Task statement:
Give the records below again exactly, and exclude each picture.

Stored items:

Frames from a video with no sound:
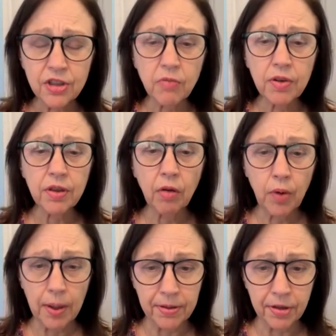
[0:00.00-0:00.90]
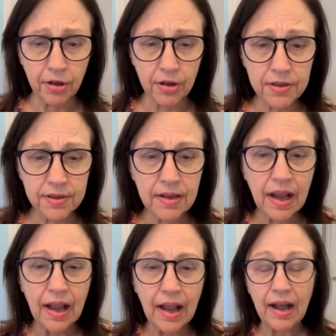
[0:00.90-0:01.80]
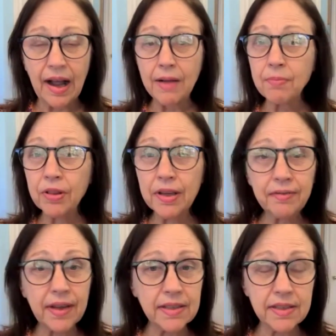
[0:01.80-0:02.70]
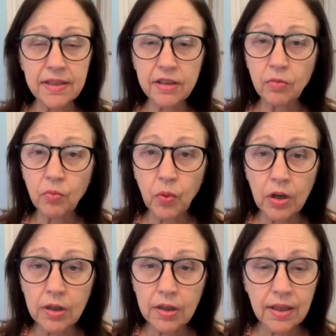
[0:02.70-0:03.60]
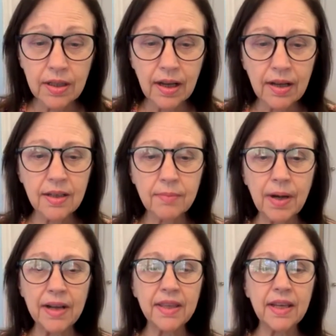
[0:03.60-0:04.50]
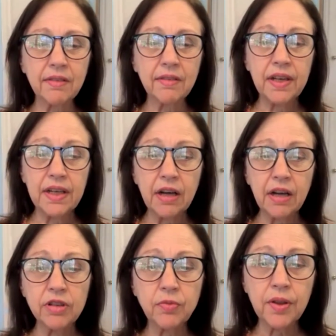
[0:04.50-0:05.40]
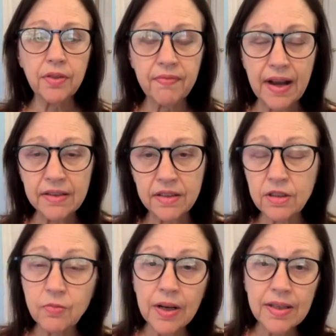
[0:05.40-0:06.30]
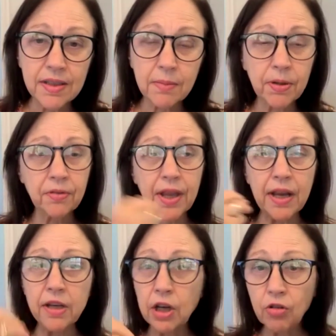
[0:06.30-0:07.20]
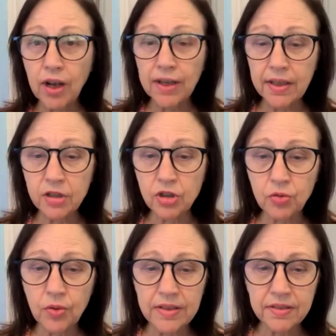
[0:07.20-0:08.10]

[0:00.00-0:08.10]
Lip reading: So let's start with webinars. I believe they still work. I think video is one of the fastest ways to build that know, like, and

Solution to this task:
Frames from a video with no sound:
[0:00.00-0:00.90]
[0:00.90-0:01.80]
[0:01.80-0:02.70]
[0:02.70-0:03.60]
[0:03.60-0:04.50]
[0:04.50-0:05.40]
[0:05.40-0:06.30]
[0:06.30-0:07.20]
[0:07.20-0:08.10]

[0:00.00-0:08.10]
Lip reading: So let's start with webinars. I believe they still work. I think video is one of the fastest ways to build that know, like, and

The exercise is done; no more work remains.